Directions for this task ▸ In your output, repeat each entry exactly and include no pictures.

[Dataset entries]
*-*-*

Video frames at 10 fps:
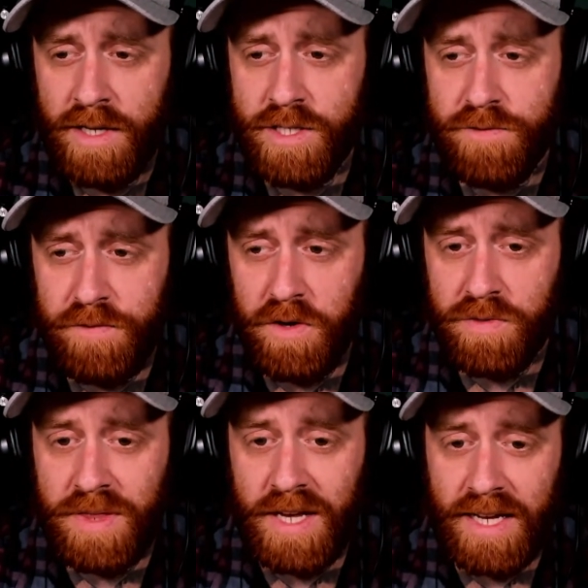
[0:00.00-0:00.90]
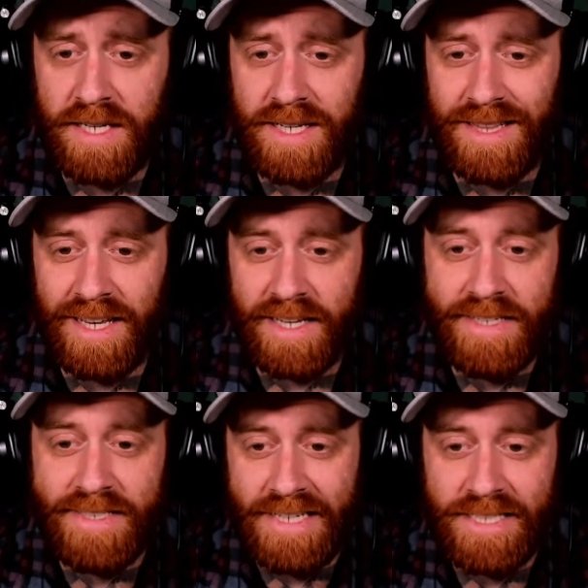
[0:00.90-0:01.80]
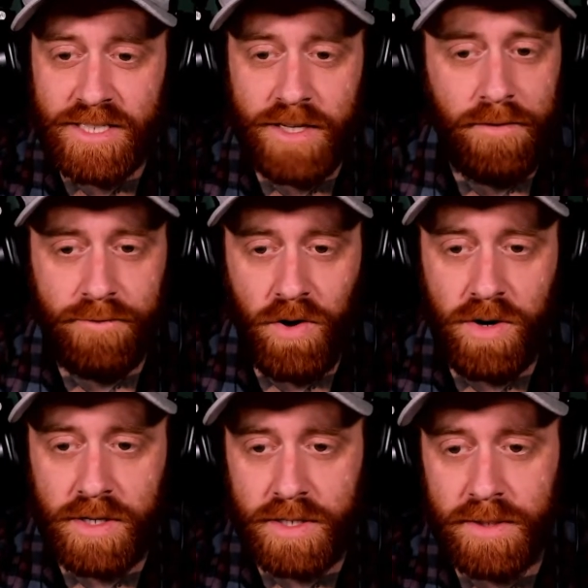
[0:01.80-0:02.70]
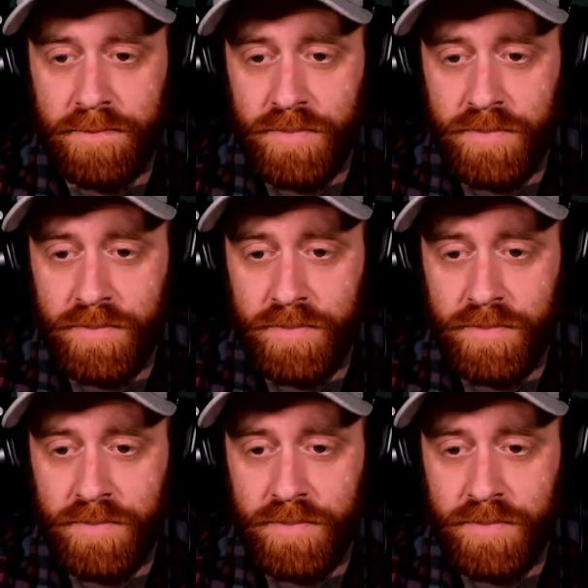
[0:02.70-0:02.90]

This fear thickened like a dense fog,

*-*-*

Answer area ▸
Video frames at 10 fps:
[0:00.00-0:00.90]
[0:00.90-0:01.80]
[0:01.80-0:02.70]
[0:02.70-0:02.90]

This fear thickened like a dense fog,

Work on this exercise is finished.